Work to complete >> Every record must appear in your copy exactly as written, with no pictures.

Data extract >>
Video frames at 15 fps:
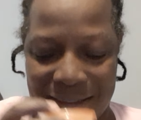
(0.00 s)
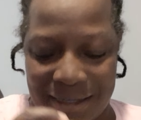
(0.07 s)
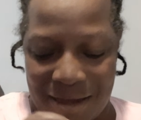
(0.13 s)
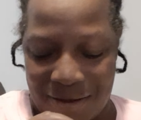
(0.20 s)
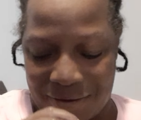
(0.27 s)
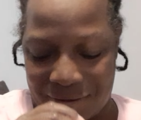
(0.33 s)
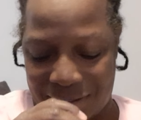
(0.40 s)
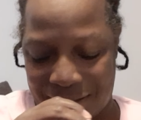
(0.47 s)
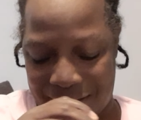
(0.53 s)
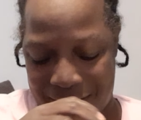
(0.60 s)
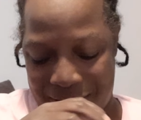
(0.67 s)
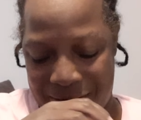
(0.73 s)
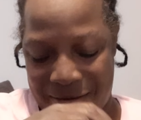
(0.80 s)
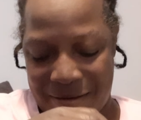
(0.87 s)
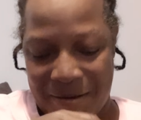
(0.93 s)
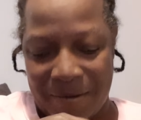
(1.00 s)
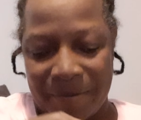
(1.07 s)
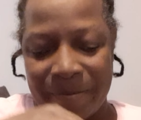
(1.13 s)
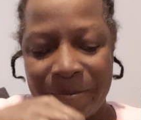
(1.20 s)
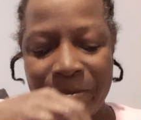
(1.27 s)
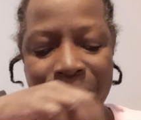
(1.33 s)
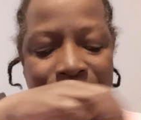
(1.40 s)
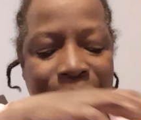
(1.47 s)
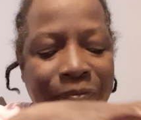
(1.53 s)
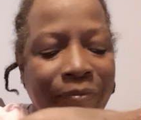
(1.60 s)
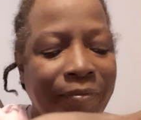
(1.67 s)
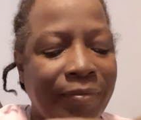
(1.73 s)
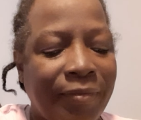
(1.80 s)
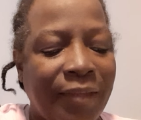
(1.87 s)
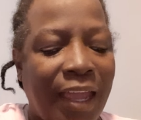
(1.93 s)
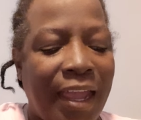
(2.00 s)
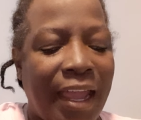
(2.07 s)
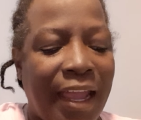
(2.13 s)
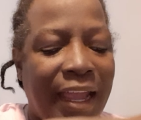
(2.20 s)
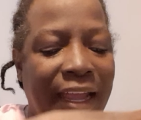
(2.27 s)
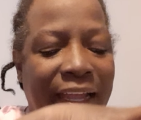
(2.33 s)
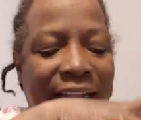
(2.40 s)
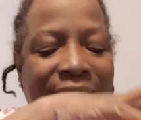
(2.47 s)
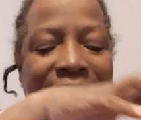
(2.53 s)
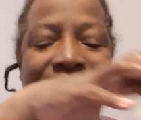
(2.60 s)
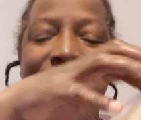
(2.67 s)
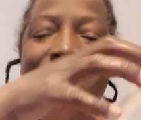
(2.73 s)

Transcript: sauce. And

Finished task >>
Video frames at 15 fps:
(0.00 s)
(0.07 s)
(0.13 s)
(0.20 s)
(0.27 s)
(0.33 s)
(0.40 s)
(0.47 s)
(0.53 s)
(0.60 s)
(0.67 s)
(0.73 s)
(0.80 s)
(0.87 s)
(0.93 s)
(1.00 s)
(1.07 s)
(1.13 s)
(1.20 s)
(1.27 s)
(1.33 s)
(1.40 s)
(1.47 s)
(1.53 s)
(1.60 s)
(1.67 s)
(1.73 s)
(1.80 s)
(1.87 s)
(1.93 s)
(2.00 s)
(2.07 s)
(2.13 s)
(2.20 s)
(2.27 s)
(2.33 s)
(2.40 s)
(2.47 s)
(2.53 s)
(2.60 s)
(2.67 s)
(2.73 s)

Transcript: sauce. And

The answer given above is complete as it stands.